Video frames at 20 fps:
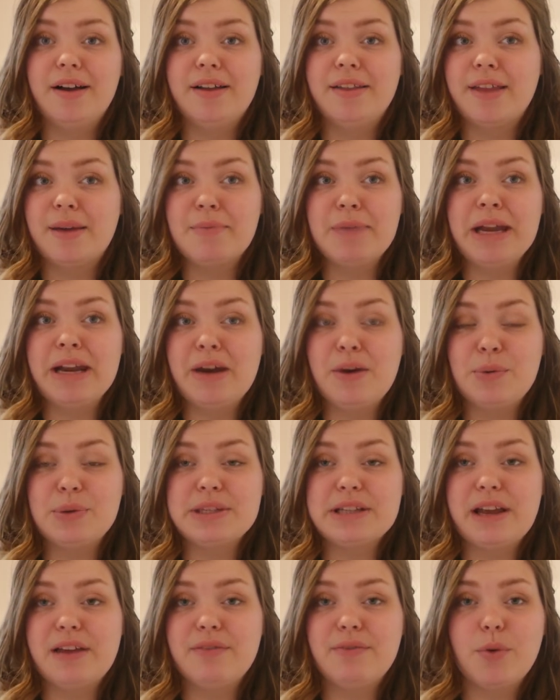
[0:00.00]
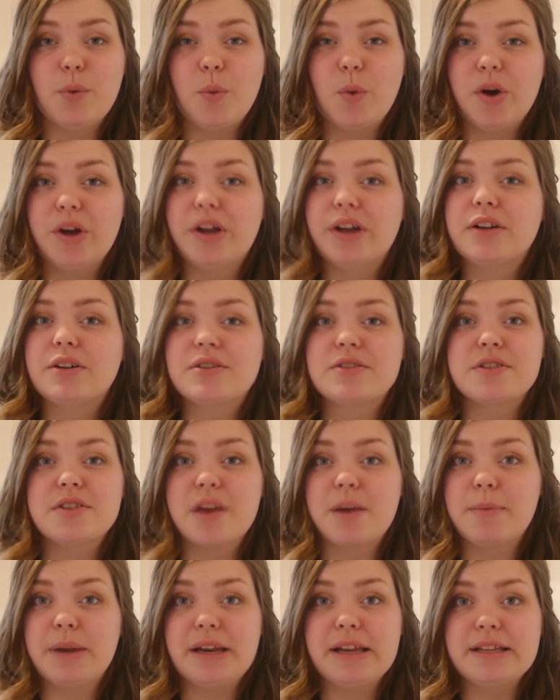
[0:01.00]
that meant I was late for work on
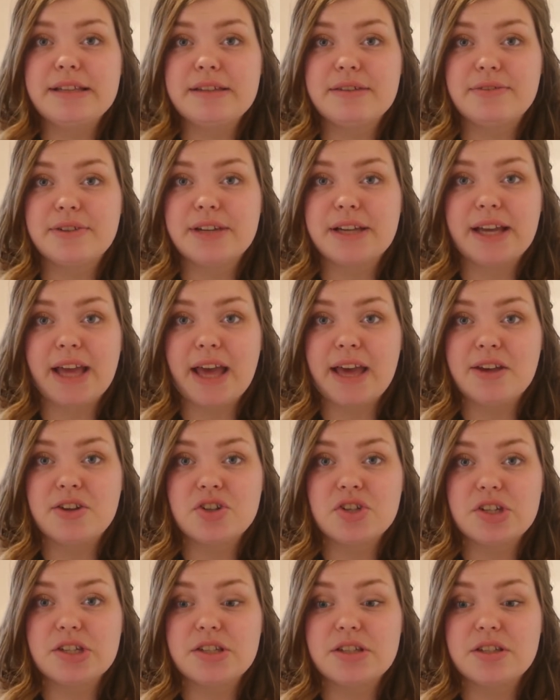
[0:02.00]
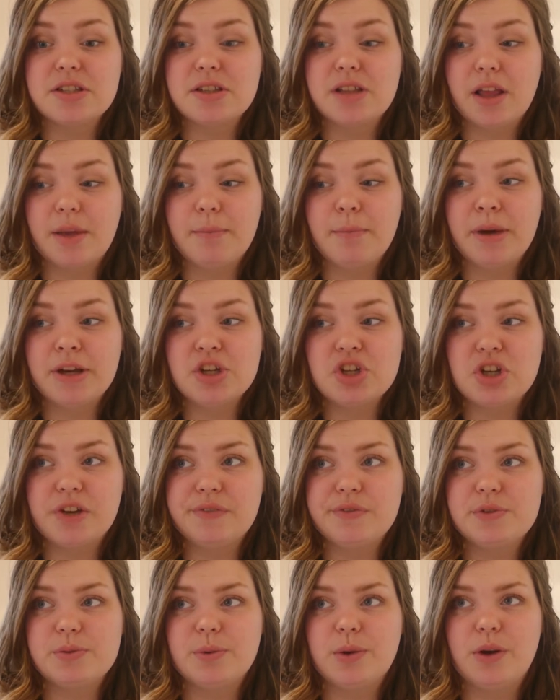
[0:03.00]
so many different occasions. Like, my
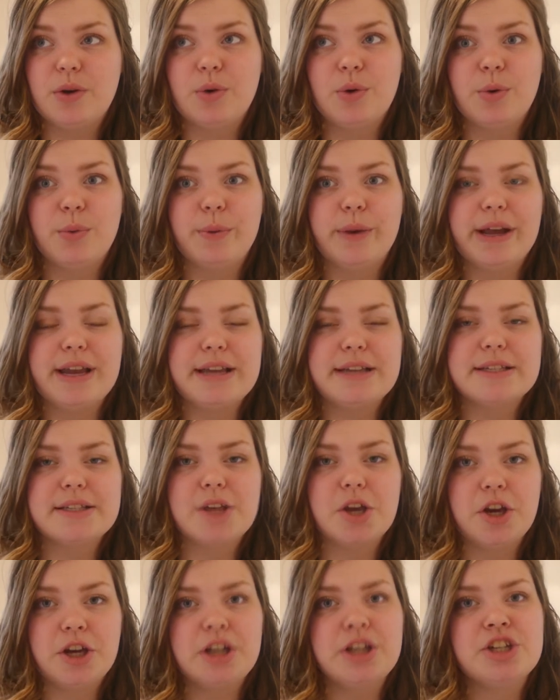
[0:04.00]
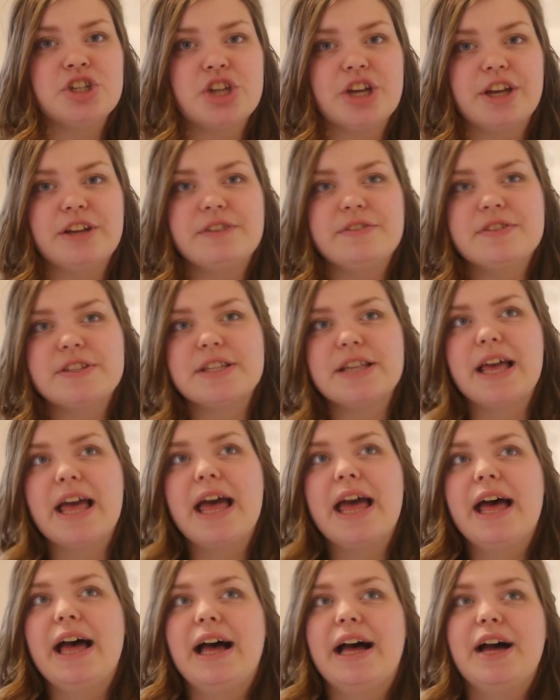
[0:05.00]
shifts were always early shifts,
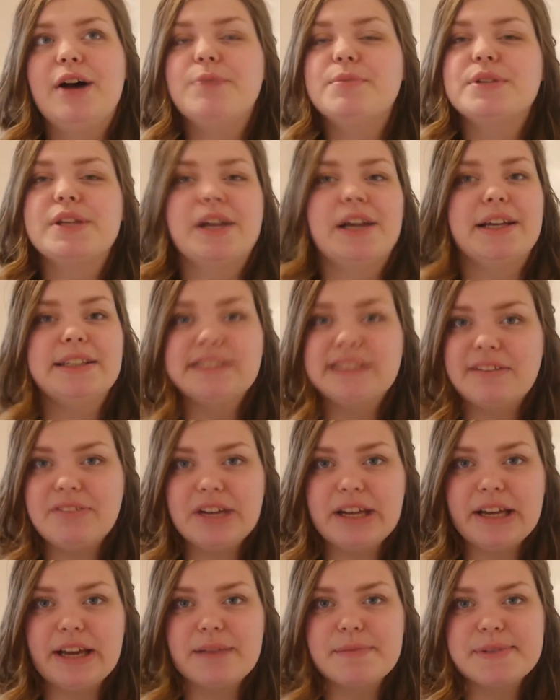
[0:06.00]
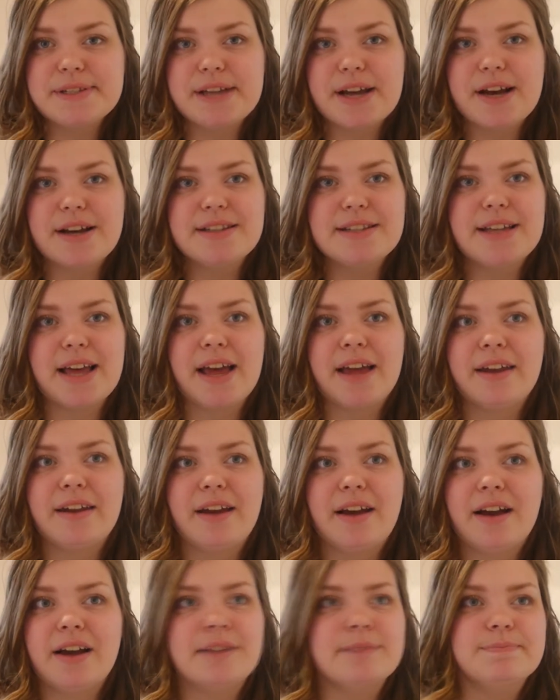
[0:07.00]
so like 7 a.m. starts,
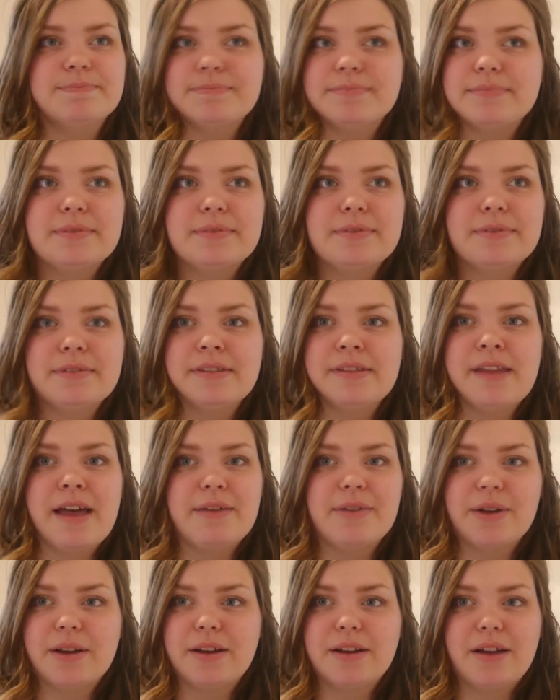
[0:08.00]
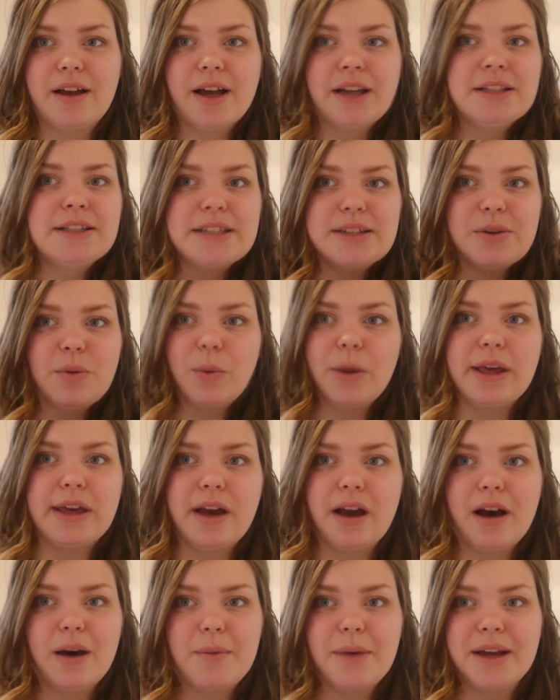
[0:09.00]
and I didn't
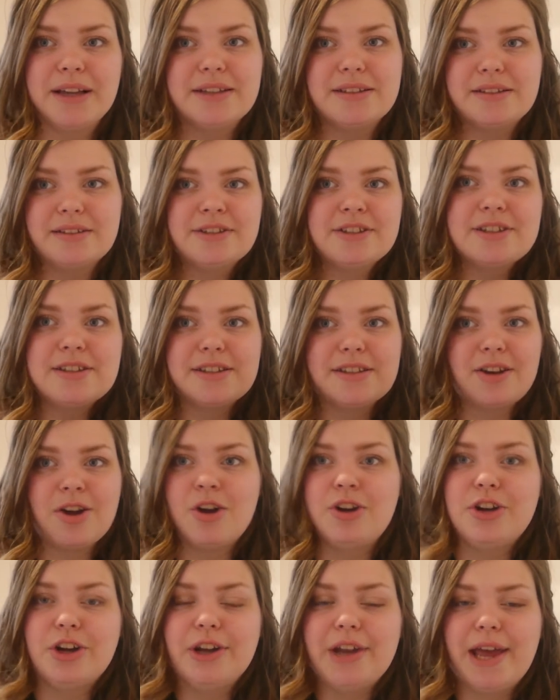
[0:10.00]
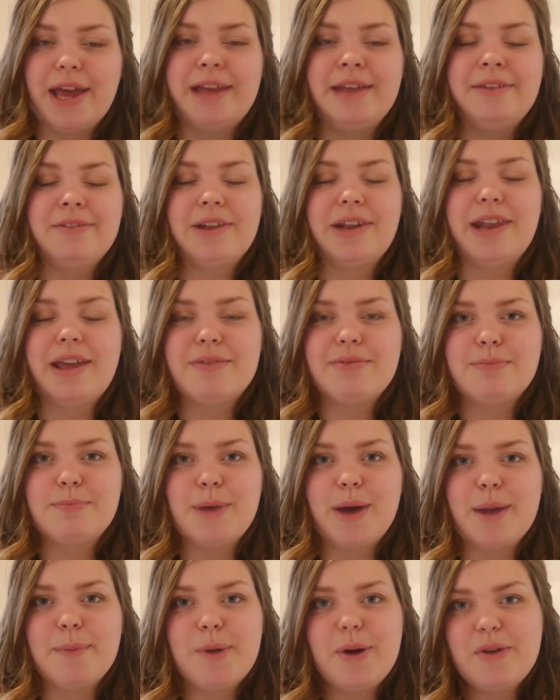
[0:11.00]
wake up. I just couldn't, even if
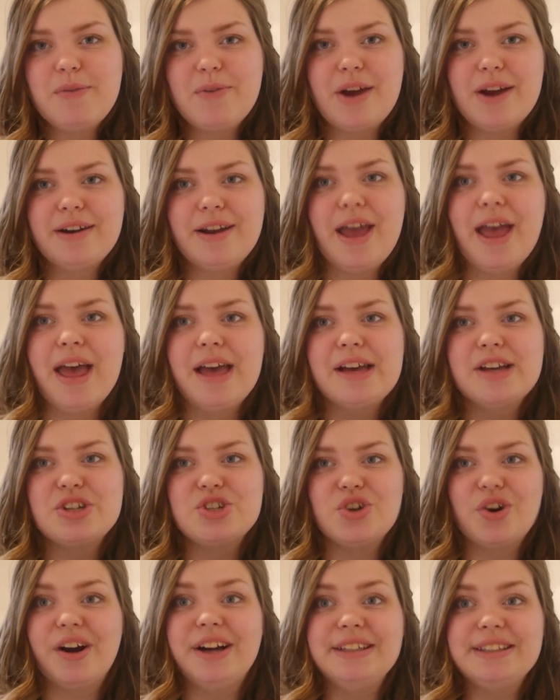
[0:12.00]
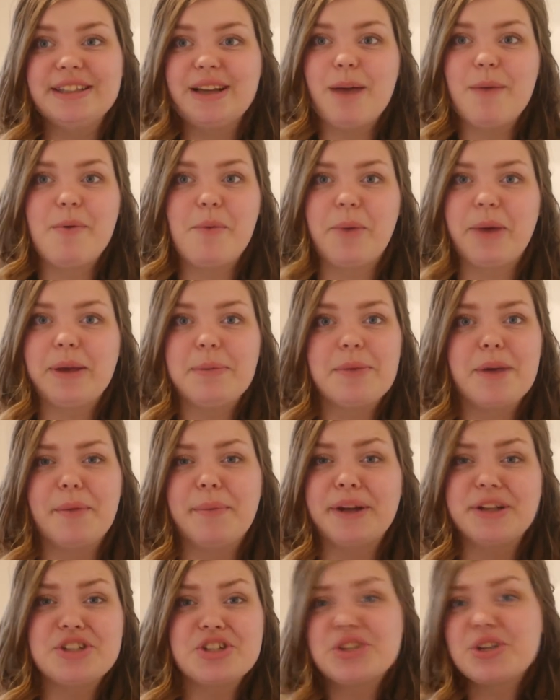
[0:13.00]
my boyfriend tried to come and wake me up,
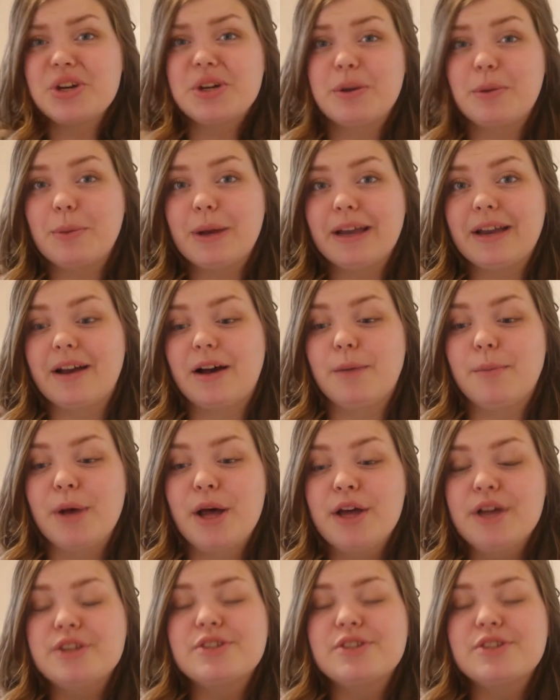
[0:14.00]
I just couldn't wake up.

##########

Exercise prompt:
From the first line to the last, give the data again exactly, but without pictures.

Exercise result:
Video frames at 20 fps:
[0:00.00]
[0:01.00]
that meant I was late for work on
[0:02.00]
[0:03.00]
so many different occasions. Like, my
[0:04.00]
[0:05.00]
shifts were always early shifts,
[0:06.00]
[0:07.00]
so like 7 a.m. starts,
[0:08.00]
[0:09.00]
and I didn't
[0:10.00]
[0:11.00]
wake up. I just couldn't, even if
[0:12.00]
[0:13.00]
my boyfriend tried to come and wake me up,
[0:14.00]
I just couldn't wake up.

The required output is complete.